Extracted data START
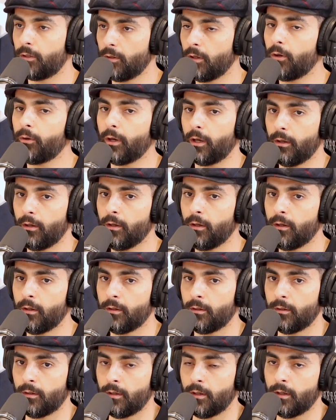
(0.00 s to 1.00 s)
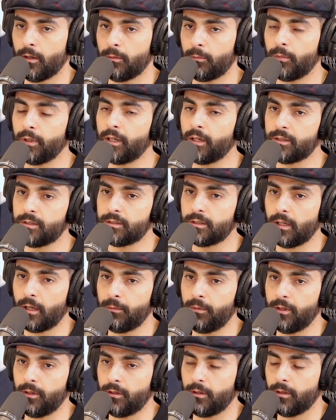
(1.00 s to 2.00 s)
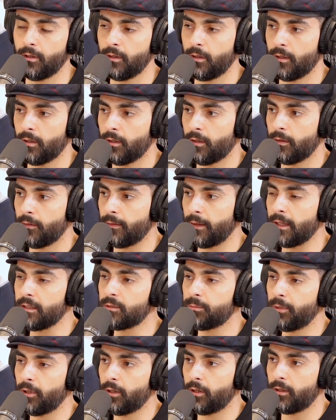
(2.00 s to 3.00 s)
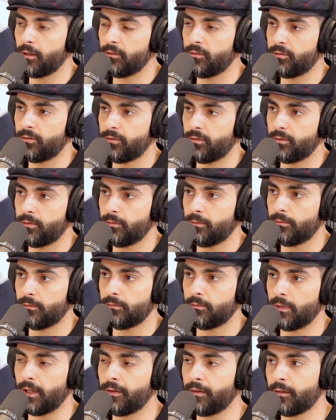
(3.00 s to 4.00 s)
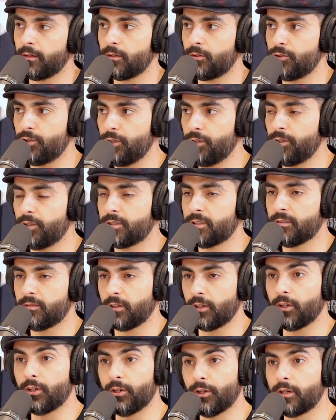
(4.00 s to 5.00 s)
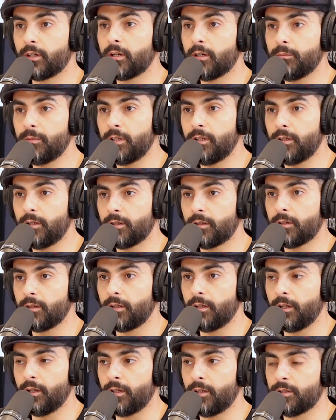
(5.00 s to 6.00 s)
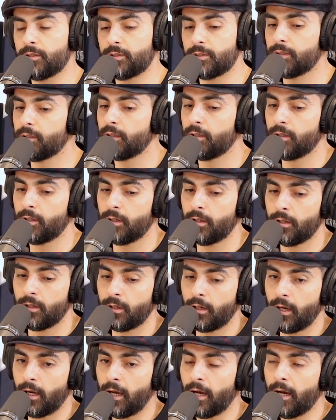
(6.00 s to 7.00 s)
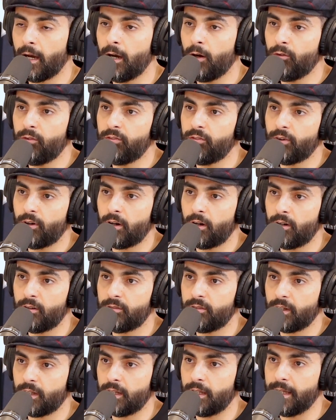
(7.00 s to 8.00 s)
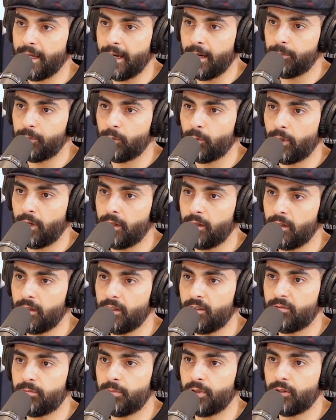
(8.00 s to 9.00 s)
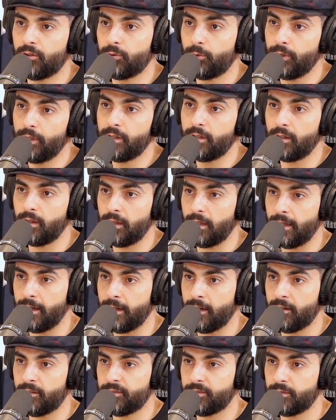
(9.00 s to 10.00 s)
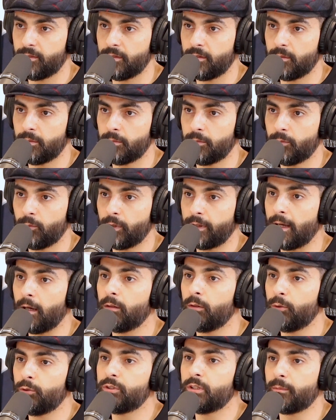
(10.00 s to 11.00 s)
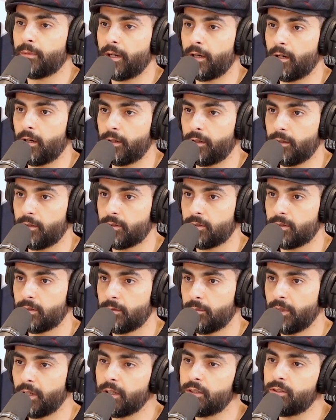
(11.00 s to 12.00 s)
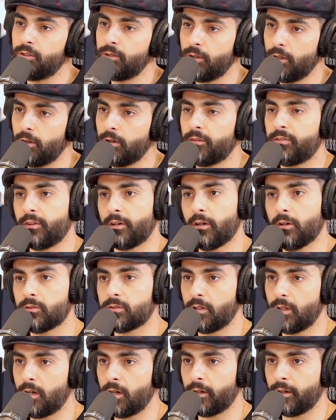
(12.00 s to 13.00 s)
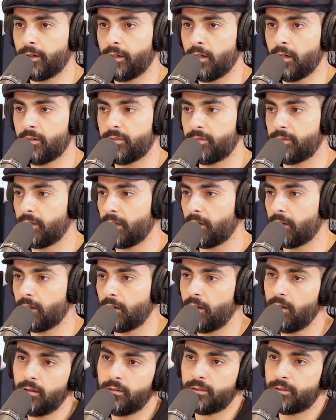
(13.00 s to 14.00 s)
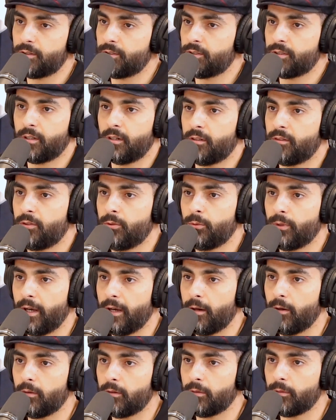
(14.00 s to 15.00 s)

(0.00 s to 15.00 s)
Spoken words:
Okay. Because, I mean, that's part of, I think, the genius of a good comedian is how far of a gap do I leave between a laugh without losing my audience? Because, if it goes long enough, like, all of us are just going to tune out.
Extracted data END
**Task objective:** All that is wanted is an exact copy of the lines from the line bearing "(1.00 s to 2.00 s)" through the final line of the entries, including both ends but no pictures.

**Reply to the exercise:**
(1.00 s to 2.00 s)
(2.00 s to 3.00 s)
(3.00 s to 4.00 s)
(4.00 s to 5.00 s)
(5.00 s to 6.00 s)
(6.00 s to 7.00 s)
(7.00 s to 8.00 s)
(8.00 s to 9.00 s)
(9.00 s to 10.00 s)
(10.00 s to 11.00 s)
(11.00 s to 12.00 s)
(12.00 s to 13.00 s)
(13.00 s to 14.00 s)
(14.00 s to 15.00 s)

(0.00 s to 15.00 s)
Spoken words:
Okay. Because, I mean, that's part of, I think, the genius of a good comedian is how far of a gap do I leave between a laugh without losing my audience? Because, if it goes long enough, like, all of us are just going to tune out.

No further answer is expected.